◆ Source data:

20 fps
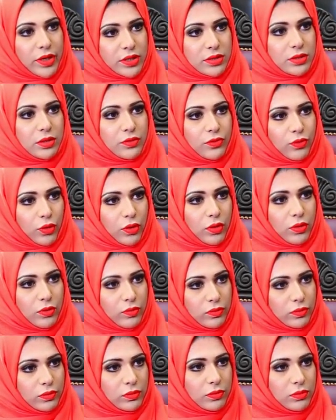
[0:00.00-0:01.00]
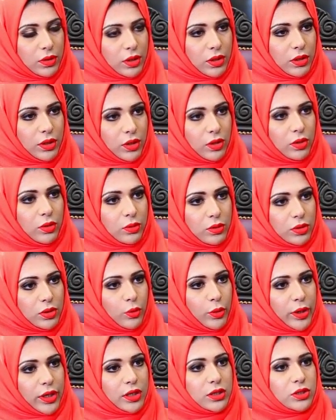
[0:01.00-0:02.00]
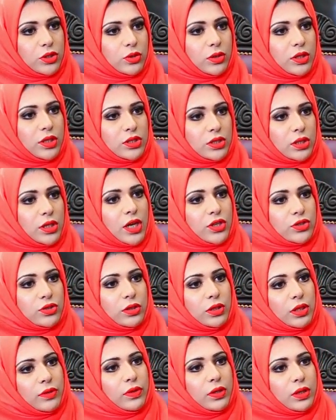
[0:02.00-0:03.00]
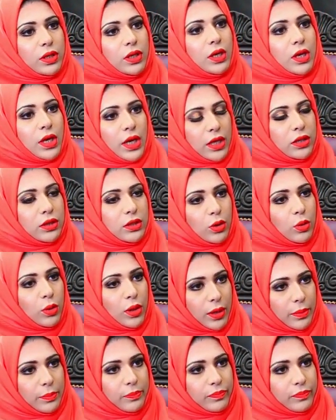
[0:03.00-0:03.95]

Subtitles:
racer for going into the international level in Doha.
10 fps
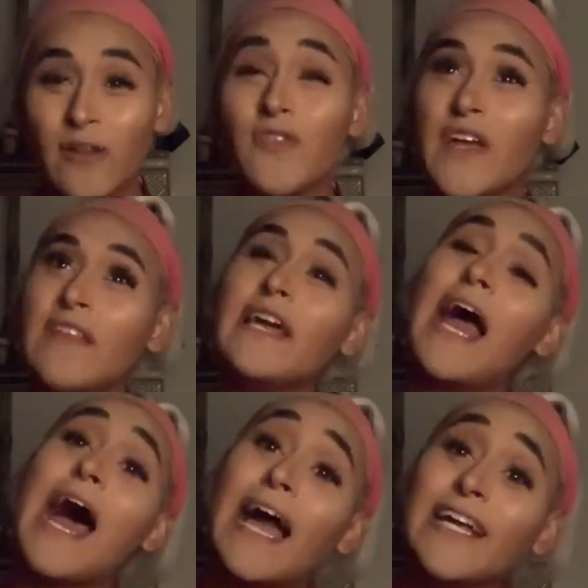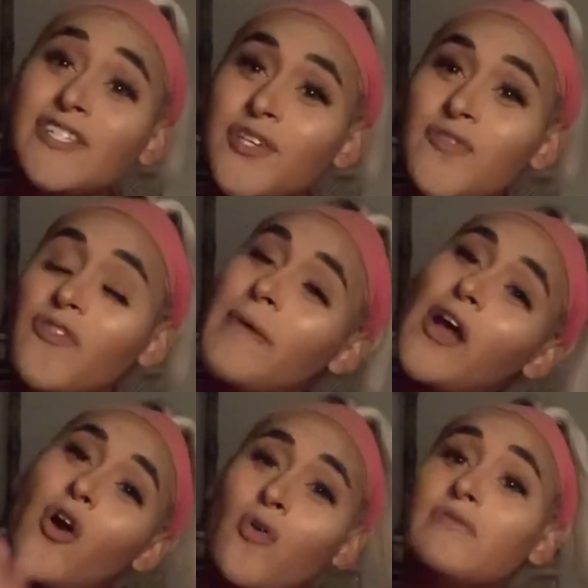thing that I do for my
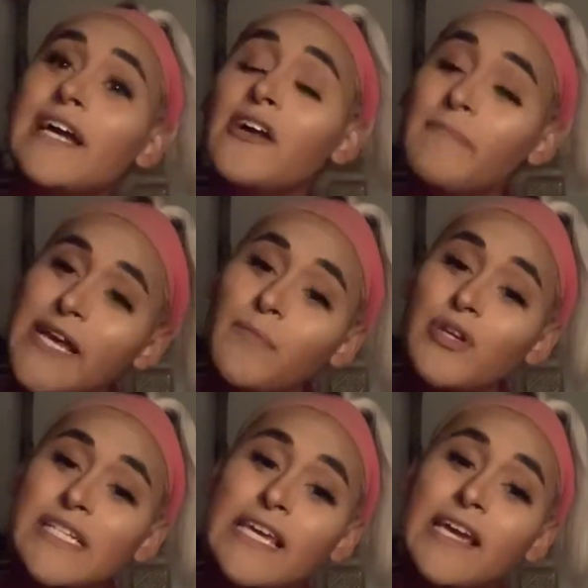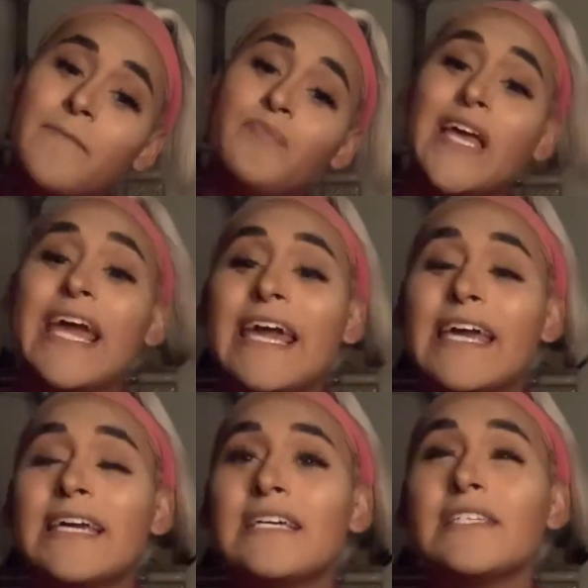whole entire makeup routine
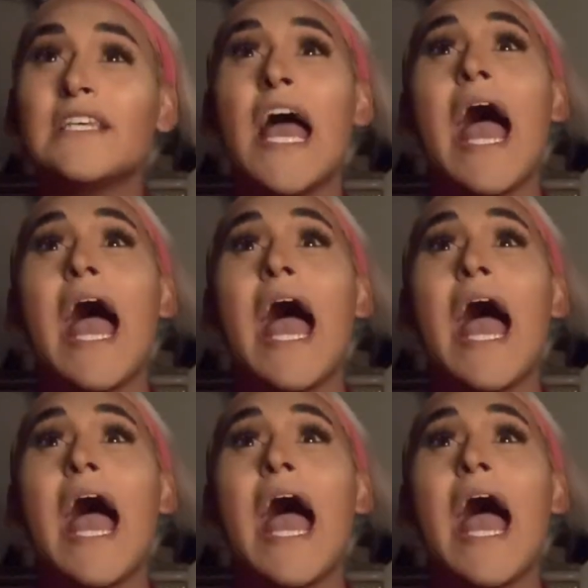is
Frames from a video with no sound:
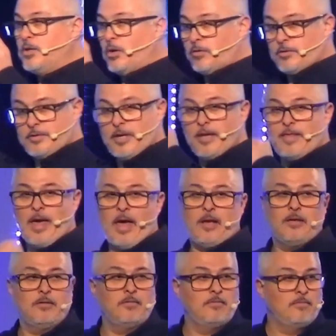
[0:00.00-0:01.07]
don't say that.
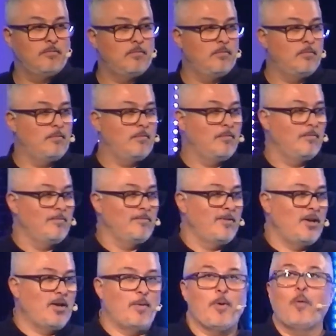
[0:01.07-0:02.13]

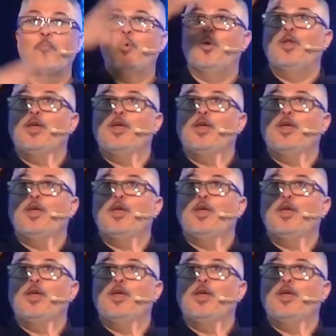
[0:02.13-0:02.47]
You got to be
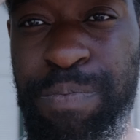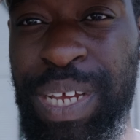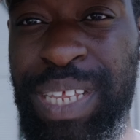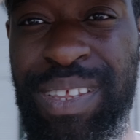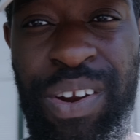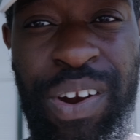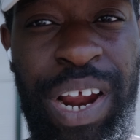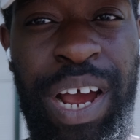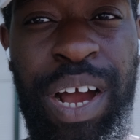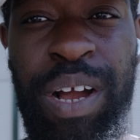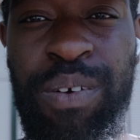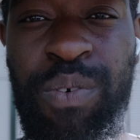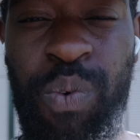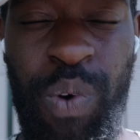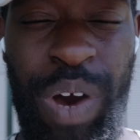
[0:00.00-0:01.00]
but there are
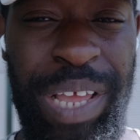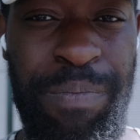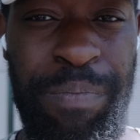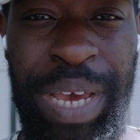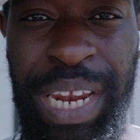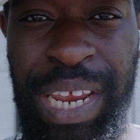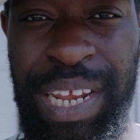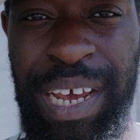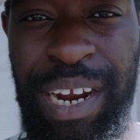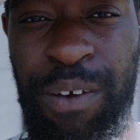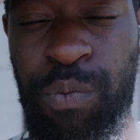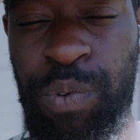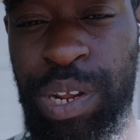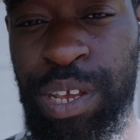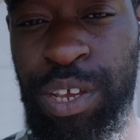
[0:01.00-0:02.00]
quite many that
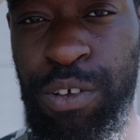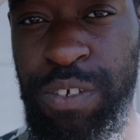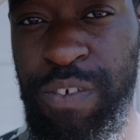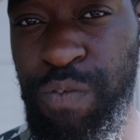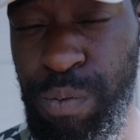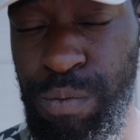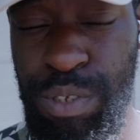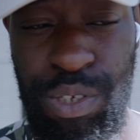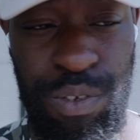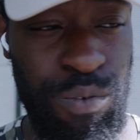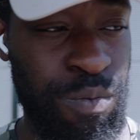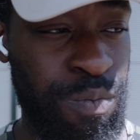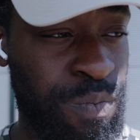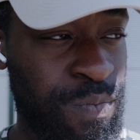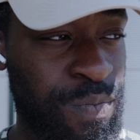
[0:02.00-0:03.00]
are really useful too.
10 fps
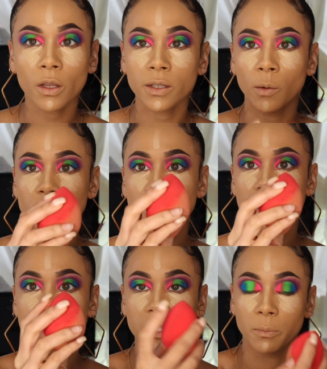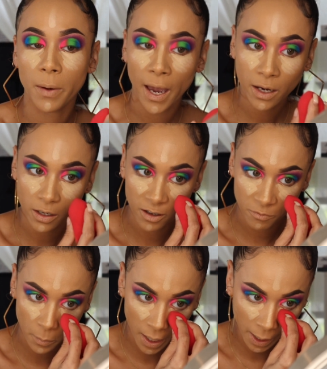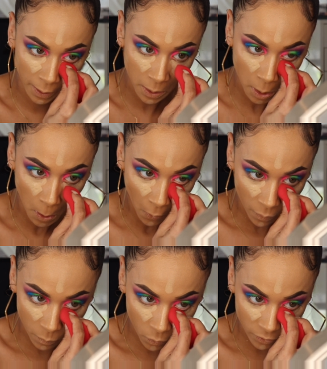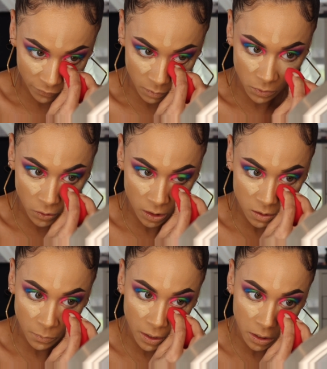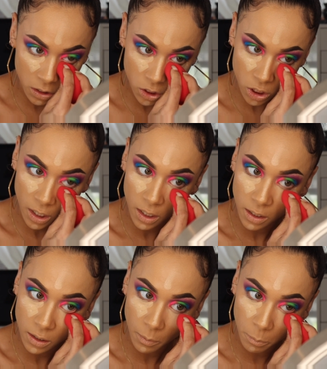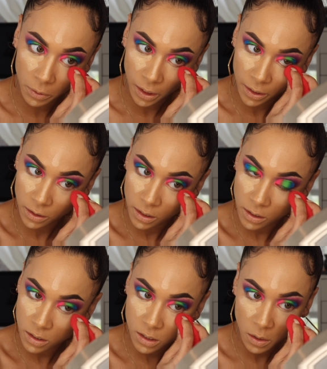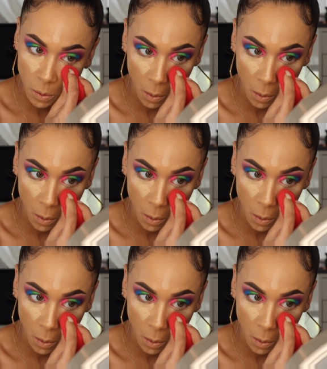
Now I'm just going to take the back of my Morphe Beauty Sponge and blend this.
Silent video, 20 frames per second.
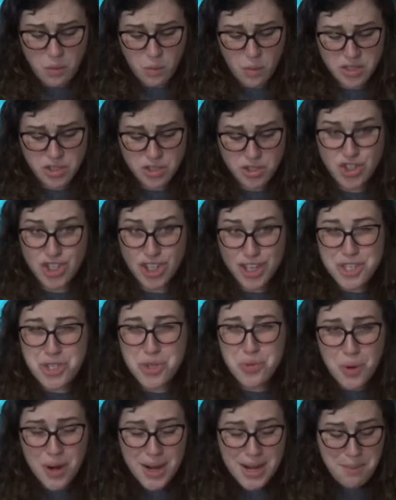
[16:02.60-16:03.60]
was just
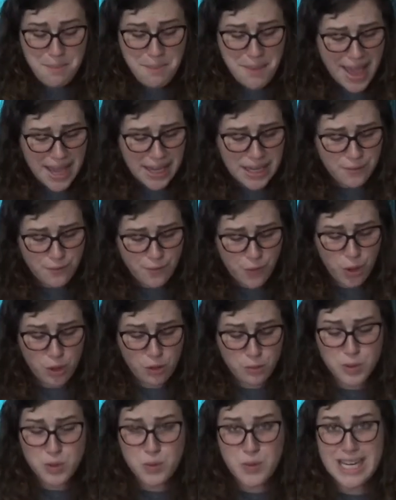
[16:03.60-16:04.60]
running back and
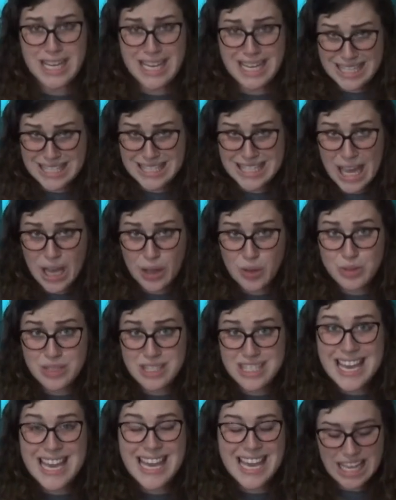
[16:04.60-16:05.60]
forth between his
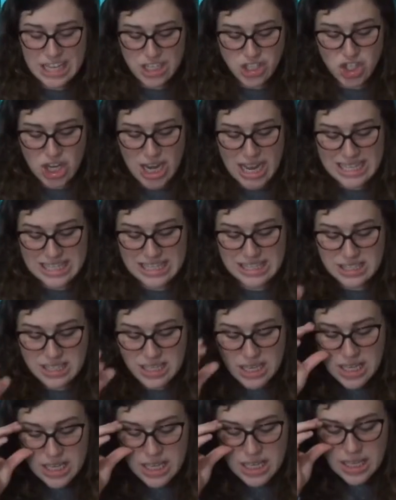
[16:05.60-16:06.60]
house and Jen's.
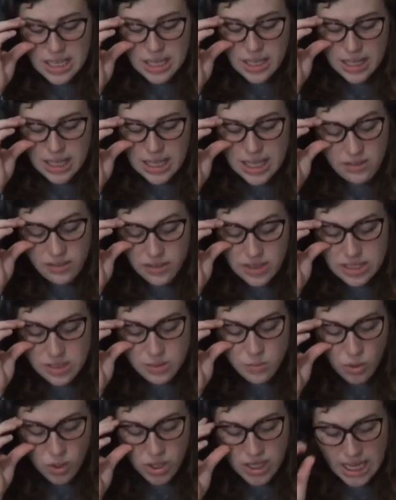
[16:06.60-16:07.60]
Even this
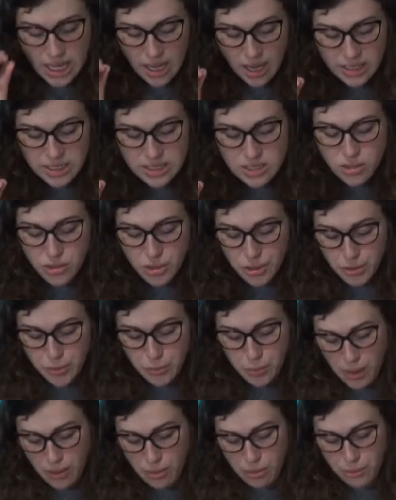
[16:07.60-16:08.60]
morning, on his third
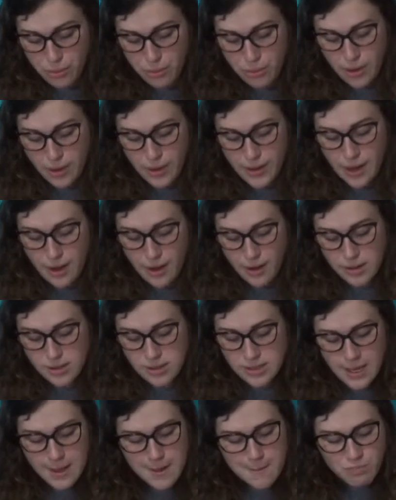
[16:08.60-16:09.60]
run through their
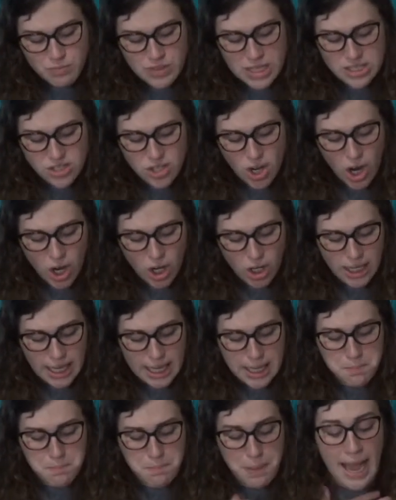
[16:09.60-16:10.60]
yards, his heart
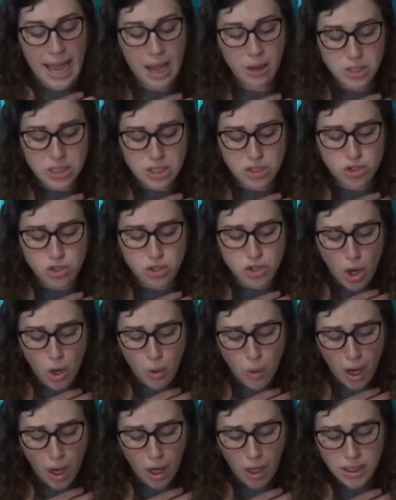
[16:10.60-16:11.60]
had pounded so
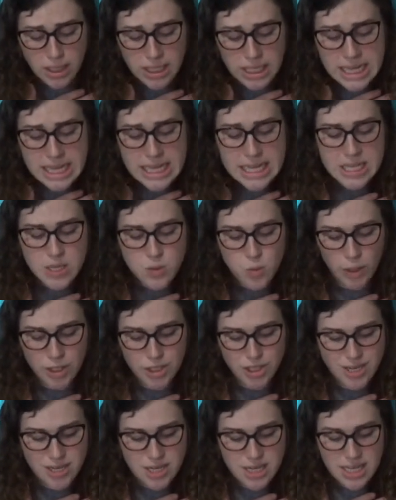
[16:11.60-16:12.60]
hard, he
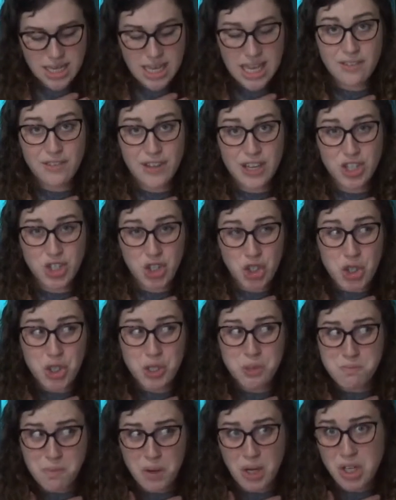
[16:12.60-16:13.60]
wondered if it
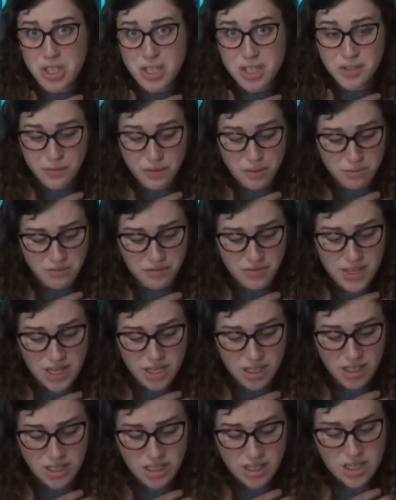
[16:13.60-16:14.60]
could burst from fear.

◆ The problem: When you retype the material above, keep every word exact and drop the images.

◆ Task output:
20 fps
[0:00.00-0:01.00]
[0:01.00-0:02.00]
[0:02.00-0:03.00]
[0:03.00-0:03.95]

Subtitles:
racer for going into the international level in Doha.
10 fps
thing that I do for my
whole entire makeup routine
is
Frames from a video with no sound:
[0:00.00-0:01.07]
don't say that.
[0:01.07-0:02.13]

[0:02.13-0:02.47]
You got to be
[0:00.00-0:01.00]
but there are
[0:01.00-0:02.00]
quite many that
[0:02.00-0:03.00]
are really useful too.
10 fps
Now I'm just going to take the back of my Morphe Beauty Sponge and blend this.
Silent video, 20 frames per second.
[16:02.60-16:03.60]
was just
[16:03.60-16:04.60]
running back and
[16:04.60-16:05.60]
forth between his
[16:05.60-16:06.60]
house and Jen's.
[16:06.60-16:07.60]
Even this
[16:07.60-16:08.60]
morning, on his third
[16:08.60-16:09.60]
run through their
[16:09.60-16:10.60]
yards, his heart
[16:10.60-16:11.60]
had pounded so
[16:11.60-16:12.60]
hard, he
[16:12.60-16:13.60]
wondered if it
[16:13.60-16:14.60]
could burst from fear.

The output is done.